Please note

I left my position at Goethe University in March 2015. This page is outdated. Current information (including downloads) can be found on my main page.

Old stuff

sore-inf

Introduction

sore-inf is a tool that learns deterministic single occurrence regular expressions (SOREs) from positive examples. This is an implementation of the learning algorithms from the paper that Timo Kötzing and I published at ICDT 2013 (paper, free preprint), containing bugfixes from the upcoming journal version (mail me for a preprint). For further explanation, see the paper. If you want to learn DTDs, use the dtd-inf tool.

Installation

You need to install Python 3 on your computer (Python 2 will not work). Download the package, unpack it. You can then run python3 sore-inf.py --help. (Depending on your system, you can give sore-inf.py executable rights and run it directly.)

Example usage

./sore-inf.py abc acb c
Computes a deterministic SORE for the sample consisting of the words abc, acb, and c. Note that the prettifcation algorithm uses character classes, e.g., instead of (a|b|c), it writes [a-c].

Implementation notes

Authors and license

The core inference algorithm was implemented by Dominik D. Freydenberger and uses this implementation of Tarjan's Algorithm by Dries Verdegem (which, to our knowledge, is in the public domain).
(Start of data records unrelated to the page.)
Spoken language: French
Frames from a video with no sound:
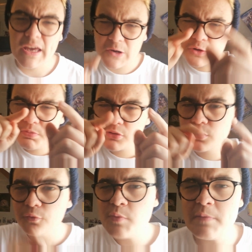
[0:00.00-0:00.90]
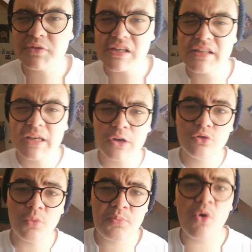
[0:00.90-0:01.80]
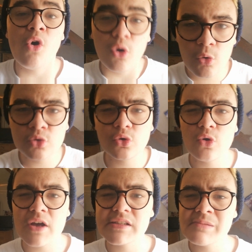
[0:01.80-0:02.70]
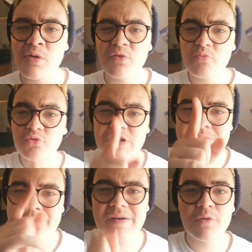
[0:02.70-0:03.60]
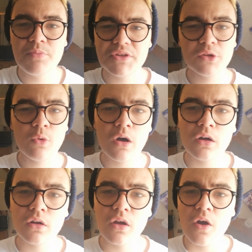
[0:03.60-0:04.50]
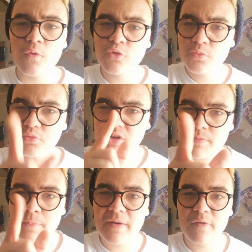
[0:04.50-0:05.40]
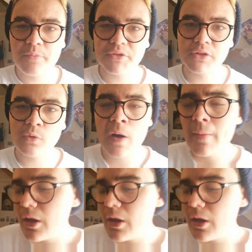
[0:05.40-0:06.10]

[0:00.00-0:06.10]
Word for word: et je pense que vous-même vous allez à des réunions pour contre le harcèlement. Vous ne bougez même pas votre petit doigt. Vous ne bougez même pas vos petits doigts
The prettification algorithm is a part of the M.O.D.O.D. library, which was designed (only for DREs) by Dominik D. Freydenberger and implemented by Christoph Burschka. The creation of the M.O.D.O.D. library was generously supported by the program "Nachwuchswissenschaftler/innen im Fokus" (Goethe University). We put this stuff under the MIT License, and the source code is already included.